__The problem__: Exact copies of all the entries are required, and no pictures should appear in them.

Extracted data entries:
• • •

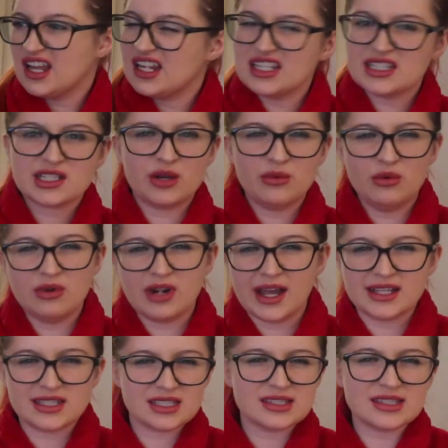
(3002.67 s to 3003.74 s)
Let's go all out.
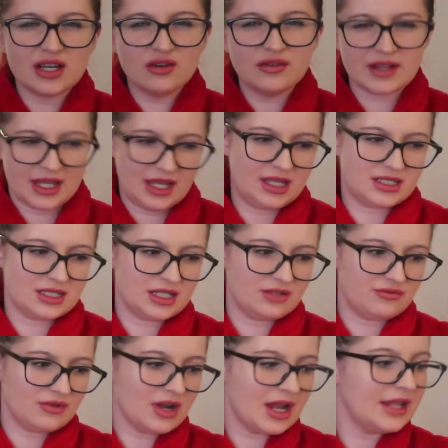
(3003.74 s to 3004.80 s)
It's a self-care day,
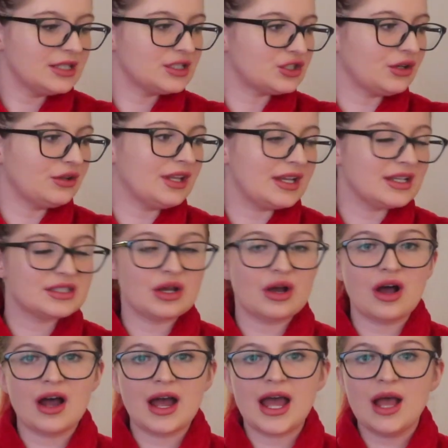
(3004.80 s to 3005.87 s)
right? So yes,
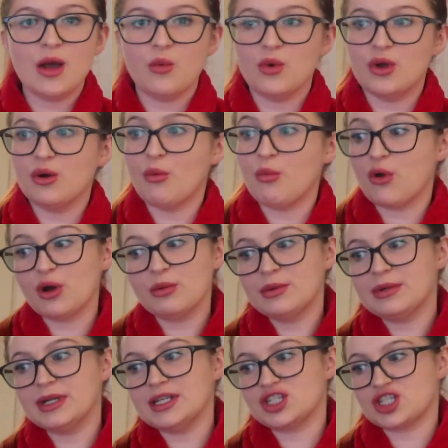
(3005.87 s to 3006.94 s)
I will
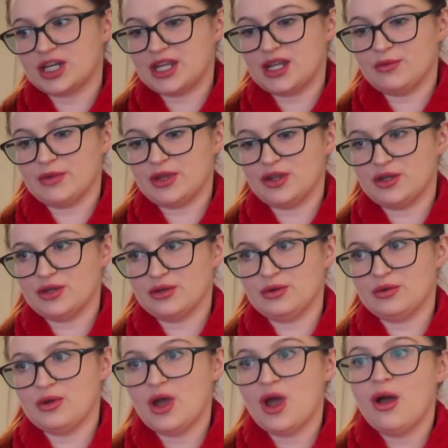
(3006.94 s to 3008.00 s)
probably check in with
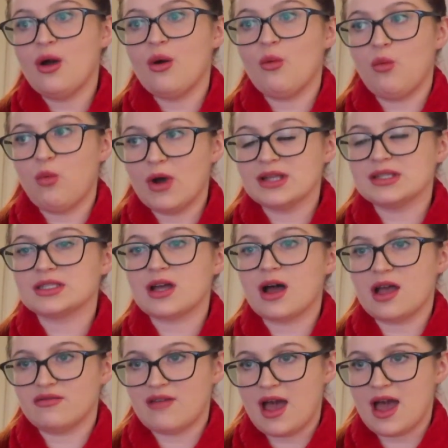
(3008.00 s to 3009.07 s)
you once
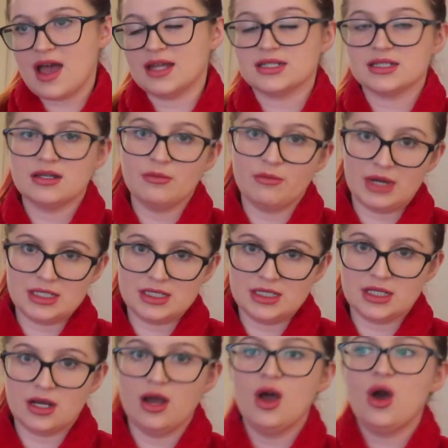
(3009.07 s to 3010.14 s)
I've had my
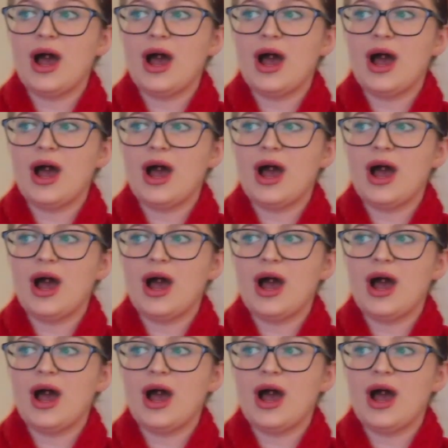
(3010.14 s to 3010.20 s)
dinner.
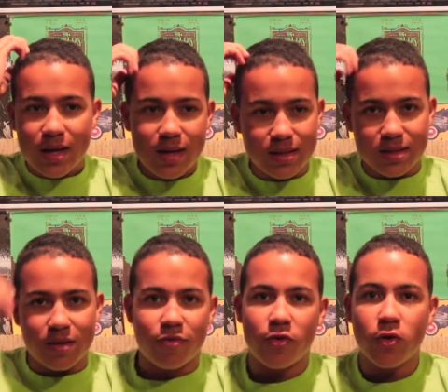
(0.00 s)
is
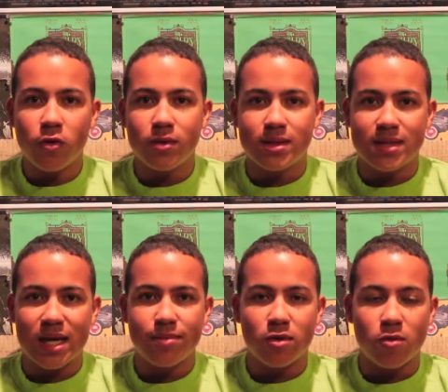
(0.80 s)
that Frodo and
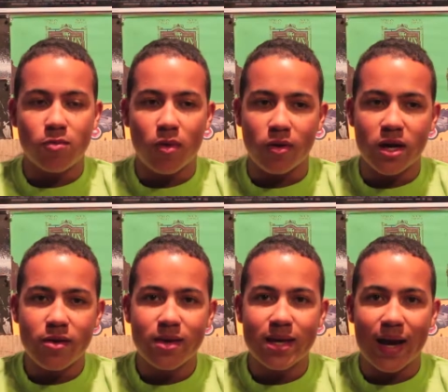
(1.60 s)
Sam are
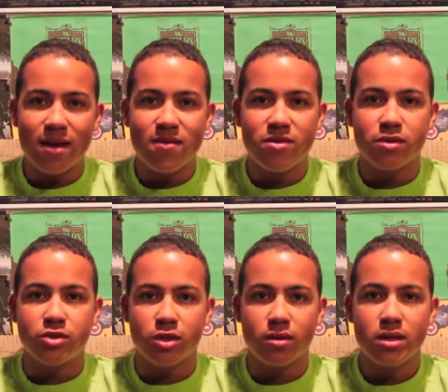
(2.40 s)
nearing the end of their
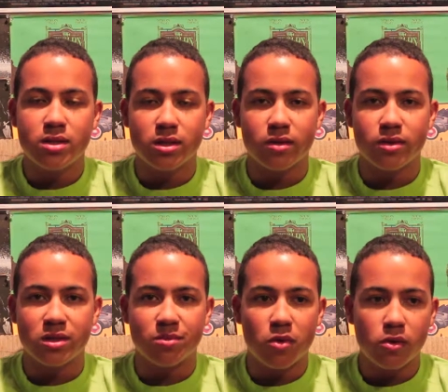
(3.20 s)
journey to go
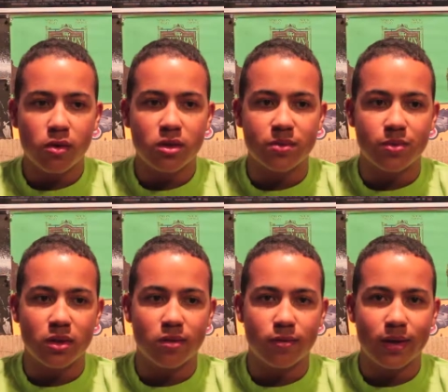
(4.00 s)
into Mordor to
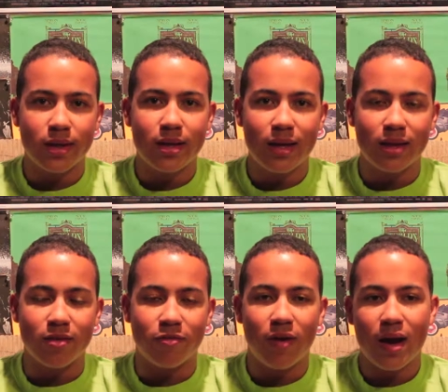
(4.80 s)
put the ring in the
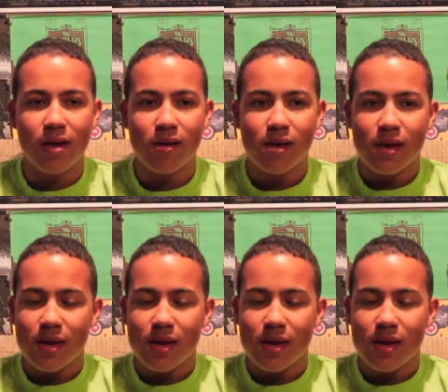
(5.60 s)
fire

• • •

__Finished exercise__:
(3002.67 s to 3003.74 s)
Let's go all out.
(3003.74 s to 3004.80 s)
It's a self-care day,
(3004.80 s to 3005.87 s)
right? So yes,
(3005.87 s to 3006.94 s)
I will
(3006.94 s to 3008.00 s)
probably check in with
(3008.00 s to 3009.07 s)
you once
(3009.07 s to 3010.14 s)
I've had my
(3010.14 s to 3010.20 s)
dinner.
(0.00 s)
is
(0.80 s)
that Frodo and
(1.60 s)
Sam are
(2.40 s)
nearing the end of their
(3.20 s)
journey to go
(4.00 s)
into Mordor to
(4.80 s)
put the ring in the
(5.60 s)
fire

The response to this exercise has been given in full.